Figure 3.  The Cryocap H2 process marked its commercial debut at Air Liquide’s steam-methane reformer (SMR), which generates H2 for a nearby petroleum refinery. The captured CO2 is purified and liquified for a number of applications

Figure 3. The Cryocap H2 process marked its commercial debut at Air Liquide’s steam-methane reformer (SMR), which generates H2 for a nearby petroleum refinery. The captured CO2 is purified and liquified for a number of applications

Cryocap is said to be first CO2-capture technology using a cryogenic process. After being purified, the captured CO2 can be used to meet a variety of industrial needs for carbonic gas supply (carbonation of beverages, food preservation and freezing, and so on). At this site, the Cryocap unit has a capture capacity of 100,000 m.t./yr of CO2.

The company also has two additional Cryocap processes for recovering CO2 from the offgases of steel plants (Cryocap Steel) and thermal power plants (Cryocap Oxy). Although the cost of CO2 capture depends on project specifics, Air Liquide says Cryocap delivers the lowest cost of CO2 production among industrial sources, in particular, when compared to traditional technologies, such as amine-based absorption processes.

 

A ‘carbon-negative fuel’

At COP21, Carbon Wealth Scandinavia AB (Stockholm, Sweden; www.skymining.com) launched its so-called SkyMining technology, which the company has now demonstrated and is ready for commercialization and scaleup. In SkyMining, a fast-growing, special strain of Elephant grass is used to “extract” CO2 from the atmosphere. The grass grows about 4 m per 100 days on marginal land, and can be harvested at least twice a year, explains the Carbon Wealth director Rory McMeekin. After harvesting, the biomass is then processed by a proprietary thermal-carbonization process into a solid fuel dubbed CNF (for carbon negative fuel). CNF has an energy content that is up to 30% higher than dry wood and brown coal, and costs about half that of heating oil, is cheaper than charcoal, and is competitive with coal, says the company. CNF also has the same grindability and shape as coal, making it suitable for co-firing, the company adds. Production of CNF has been demonstrated at the 1-m.t./h scale, and is ready for scaleup, says McMeekin.
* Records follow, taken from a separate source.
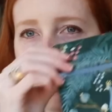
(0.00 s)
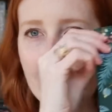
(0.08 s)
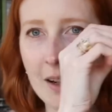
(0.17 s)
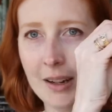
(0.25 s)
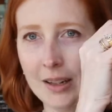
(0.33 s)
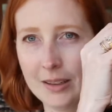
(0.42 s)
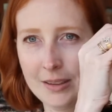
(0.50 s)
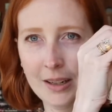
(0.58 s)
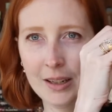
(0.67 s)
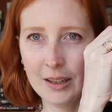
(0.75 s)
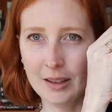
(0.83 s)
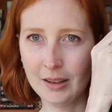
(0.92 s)
guy to
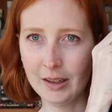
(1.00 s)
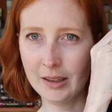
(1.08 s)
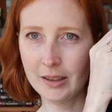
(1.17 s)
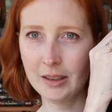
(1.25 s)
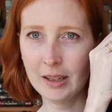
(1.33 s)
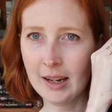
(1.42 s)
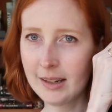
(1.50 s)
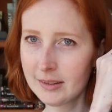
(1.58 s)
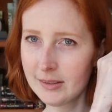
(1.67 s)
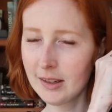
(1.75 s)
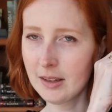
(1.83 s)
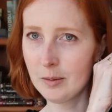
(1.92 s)
highlight the
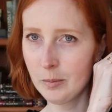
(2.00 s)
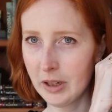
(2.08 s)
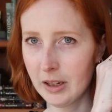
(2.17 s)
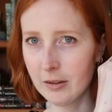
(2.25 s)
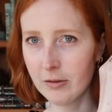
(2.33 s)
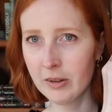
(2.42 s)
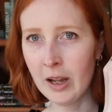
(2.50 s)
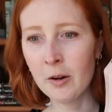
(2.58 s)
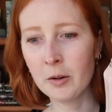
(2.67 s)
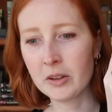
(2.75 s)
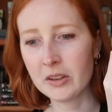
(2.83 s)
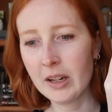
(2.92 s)
accent pink
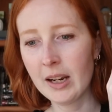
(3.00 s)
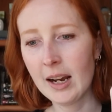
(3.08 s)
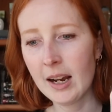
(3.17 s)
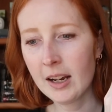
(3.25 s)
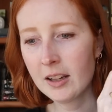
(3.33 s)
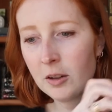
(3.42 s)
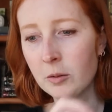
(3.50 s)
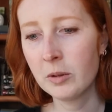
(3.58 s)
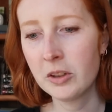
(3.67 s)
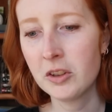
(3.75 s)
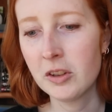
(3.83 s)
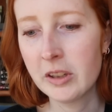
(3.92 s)
flowers. I had
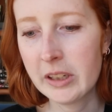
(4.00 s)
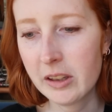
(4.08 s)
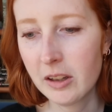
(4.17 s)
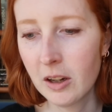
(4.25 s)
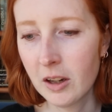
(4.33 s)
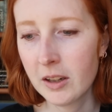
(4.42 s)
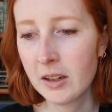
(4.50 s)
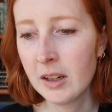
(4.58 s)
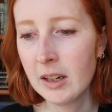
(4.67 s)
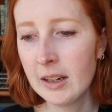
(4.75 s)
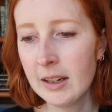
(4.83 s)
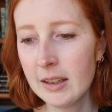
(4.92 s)
originally thought
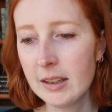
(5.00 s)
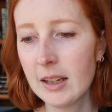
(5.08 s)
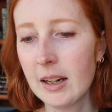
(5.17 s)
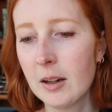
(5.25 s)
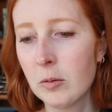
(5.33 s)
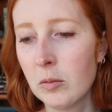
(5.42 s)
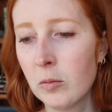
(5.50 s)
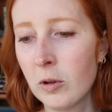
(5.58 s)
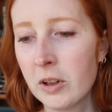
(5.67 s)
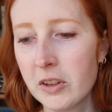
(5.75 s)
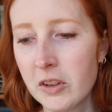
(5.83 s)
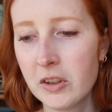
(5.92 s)
that I would
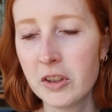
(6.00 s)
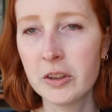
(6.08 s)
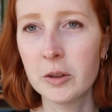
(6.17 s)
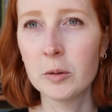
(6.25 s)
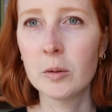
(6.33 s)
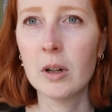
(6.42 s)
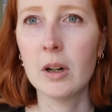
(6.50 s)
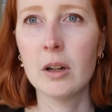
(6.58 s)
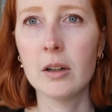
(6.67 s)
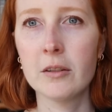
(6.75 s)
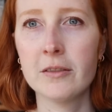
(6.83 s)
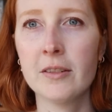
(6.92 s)
want to do
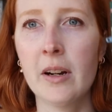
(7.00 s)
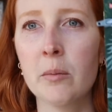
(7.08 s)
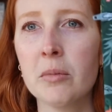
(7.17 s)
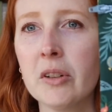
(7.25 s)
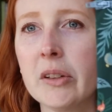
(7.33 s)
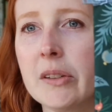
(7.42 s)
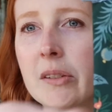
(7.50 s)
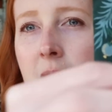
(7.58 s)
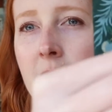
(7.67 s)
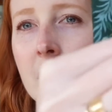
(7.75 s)
a fabulous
What makes CNF earn its “carbon negative” title is the fact that about 20% of the CO2 captured from the atmosphere remains stored underground in the root system of the grass, says McMeekin. Each hectare of grass planted on marginal land can sequester and store over 14 m.t./yr of CO2. There are vast areas of unused land on which the grass could be grown, and after a number of seasons, the once-marginal land will be transformed into fertile cropland due to the carbon that is returned to the soil, says McMeekin. “This is a natural, holistic approach to producing a clean, sustainable fuel while reducing CO2 in the atmosphere.”